Thinking about replacing current 18 degree 5-wood with a 16.5 or 17 degree 4-wood. Any advise out about who is making such clubs besides Mizuno and Ping? Anyone using a 4-wood currently and how do you like it? Thanks


----------



## Fourputt (Nov 18, 2006)

Hogan said:


> Thinking about replacing current 18 degree 5-wood with a 16.5 or 17 degree 4-wood. Any advise out about who is making such clubs besides Mizuno and Ping? Anyone using a 4-wood currently and how do you like it? Thanks


Look at the loft rather than the number. My Adams Ovation 2 is 16°. I was looking for a 4W too, but decided to go with a weak 3W instead. There seemed to be more choices if I didn't worry about the number of the club.


----------



## ActionJackson (Oct 22, 2007)

I agree with Rick, go with the degree (loft) and you will have a lot more choices. One brands 4 woods may be another's 3 or 5. In the 15.5 degree to 17 degree range there are tons of options; titleist, cobra, ping, nike, callaway, taylormade, mizuno.....you get the picture.


----------



## Golfbum (Oct 14, 2006)

Hogan said:


> Thinking about replacing current 18 degree 5-wood with a 16.5 or 17 degree 4-wood. Any advise out about who is making such clubs besides Mizuno and Ping? Anyone using a 4-wood currently and how do you like it? Thanks


Personally I doubt you are going to see much difference in distance between a 18 * and a 17 * fairway wood. One degree of loft is not going to make much difference. What you should be considering is the shafts.

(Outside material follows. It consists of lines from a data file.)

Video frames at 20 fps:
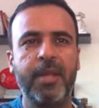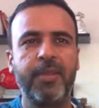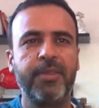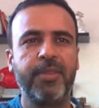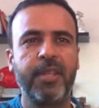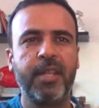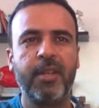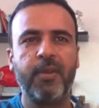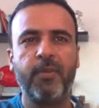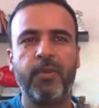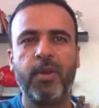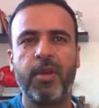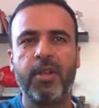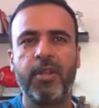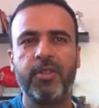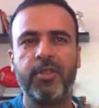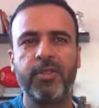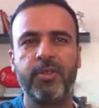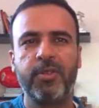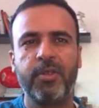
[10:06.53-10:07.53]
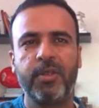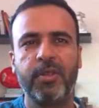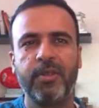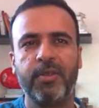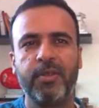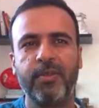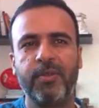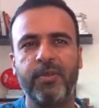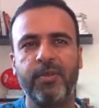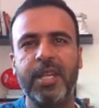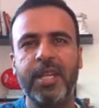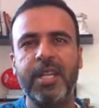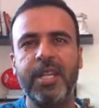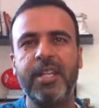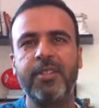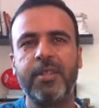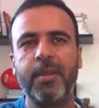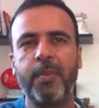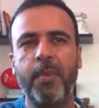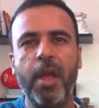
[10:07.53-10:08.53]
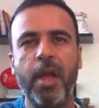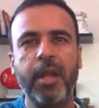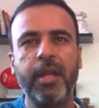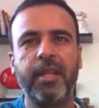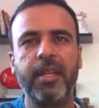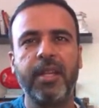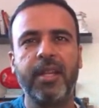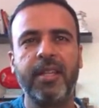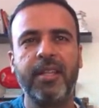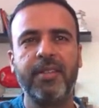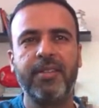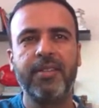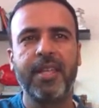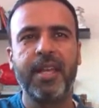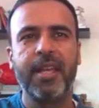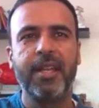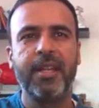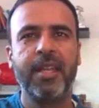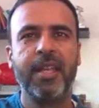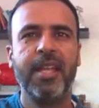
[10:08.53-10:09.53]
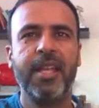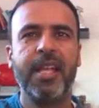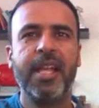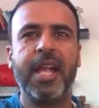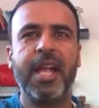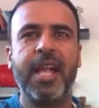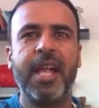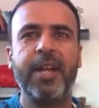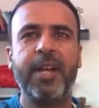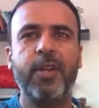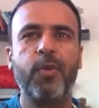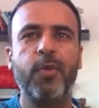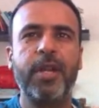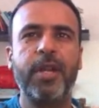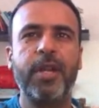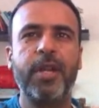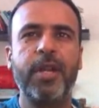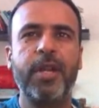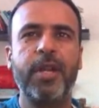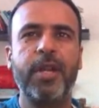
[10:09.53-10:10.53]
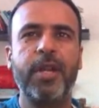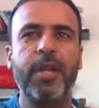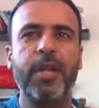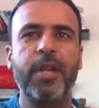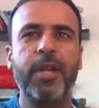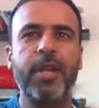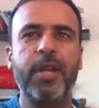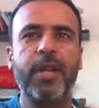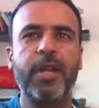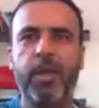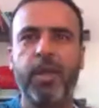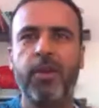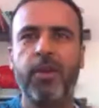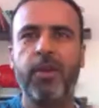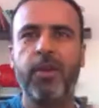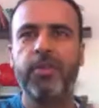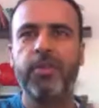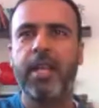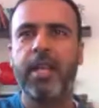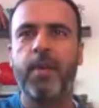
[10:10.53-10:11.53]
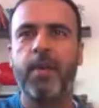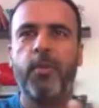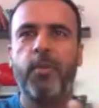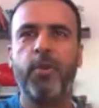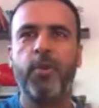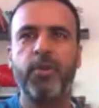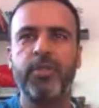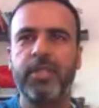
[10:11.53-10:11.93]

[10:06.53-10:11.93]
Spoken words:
My son was very disappointed. He said, "I don't like this game because there are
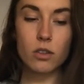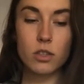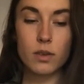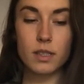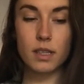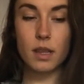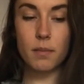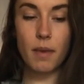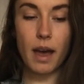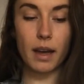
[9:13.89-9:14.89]
So you can see
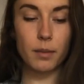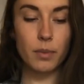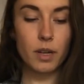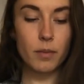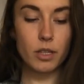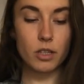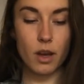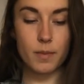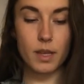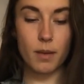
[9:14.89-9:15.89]
that mine pretty much
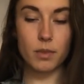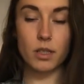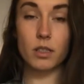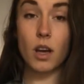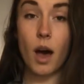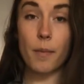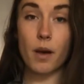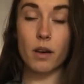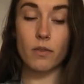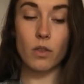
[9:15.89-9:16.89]
comes up to the top
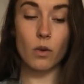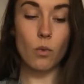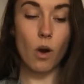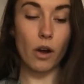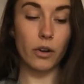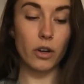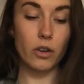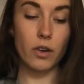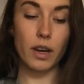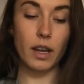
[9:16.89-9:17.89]
of the water,
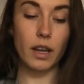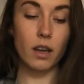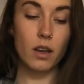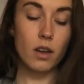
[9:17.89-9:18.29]
creating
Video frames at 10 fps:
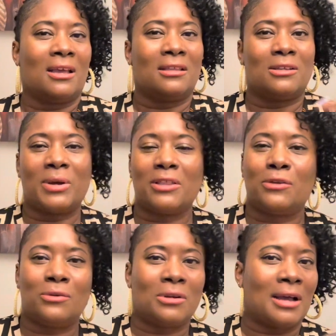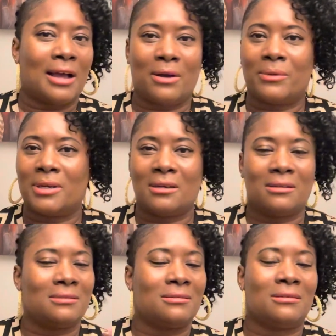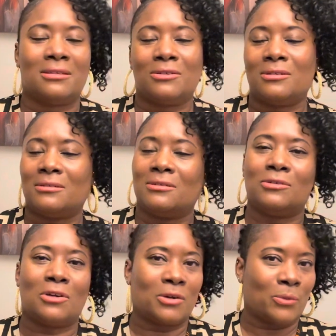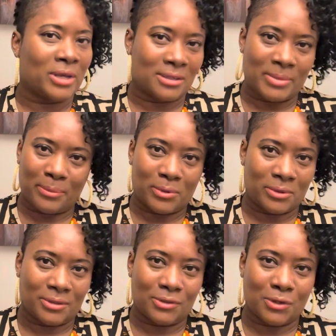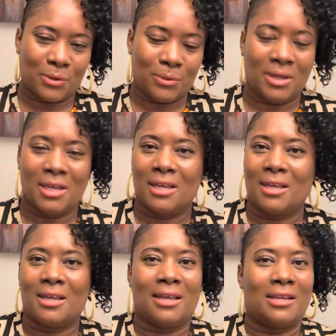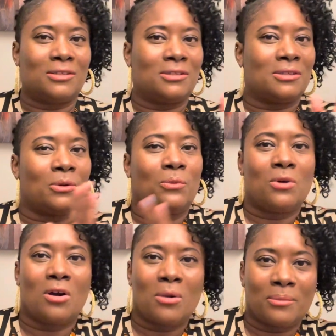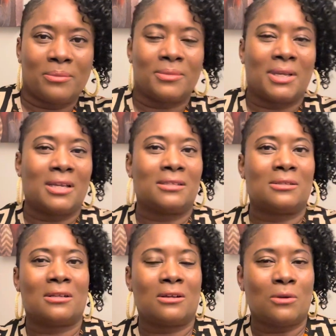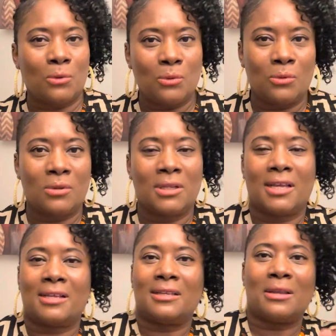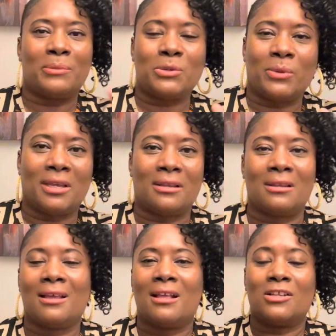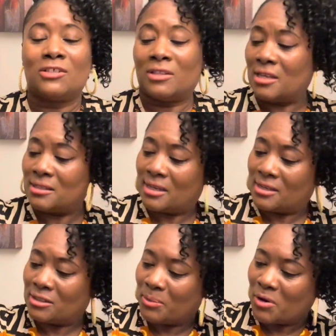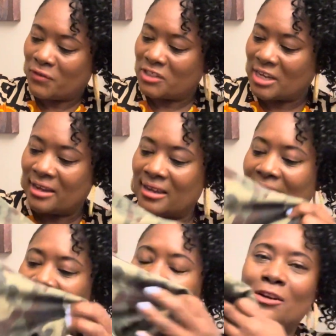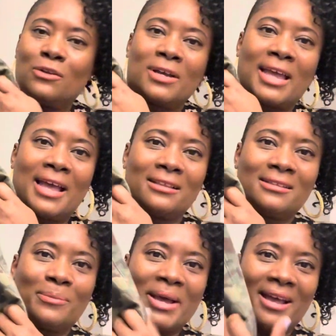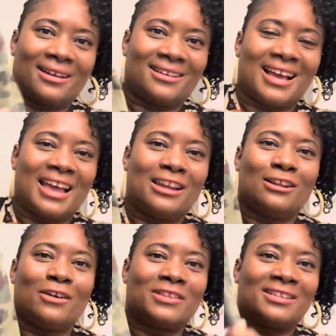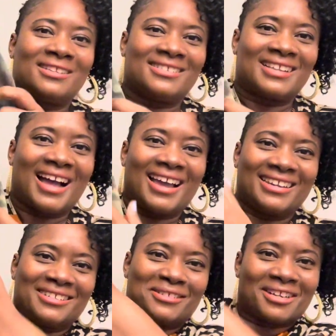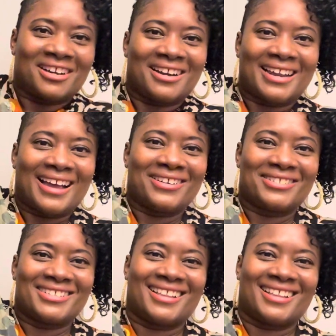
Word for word: the weather, you know how, eh, you know the weather is bipolar. So it's warm, it's cool, it's in between, so this is the perfect jacket and look at the back. I love the design, the little cutout.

Ball flights can vary a ton just from the shaft alone. If you are looking for a low ball flight you need to try different models of fairway woods. I use Titleist 904F, Pro Trajectory 15 and 18 degree models and the ball flight is lower on those clubs than any other fairway woods I have owned in 25 years. The new model from Titleist has a face that is a bit deeper which is supposed to help get the ball in the air higher and quicker.

If you look back at the past fairway woods, your 18 degree is actually a 4 wood according to the old specs. I have seen 5 woods marked with 20-22 degrees loft. Now those are 7 woods.

Hit the range with some different models of woods and see which one works best for you.


----------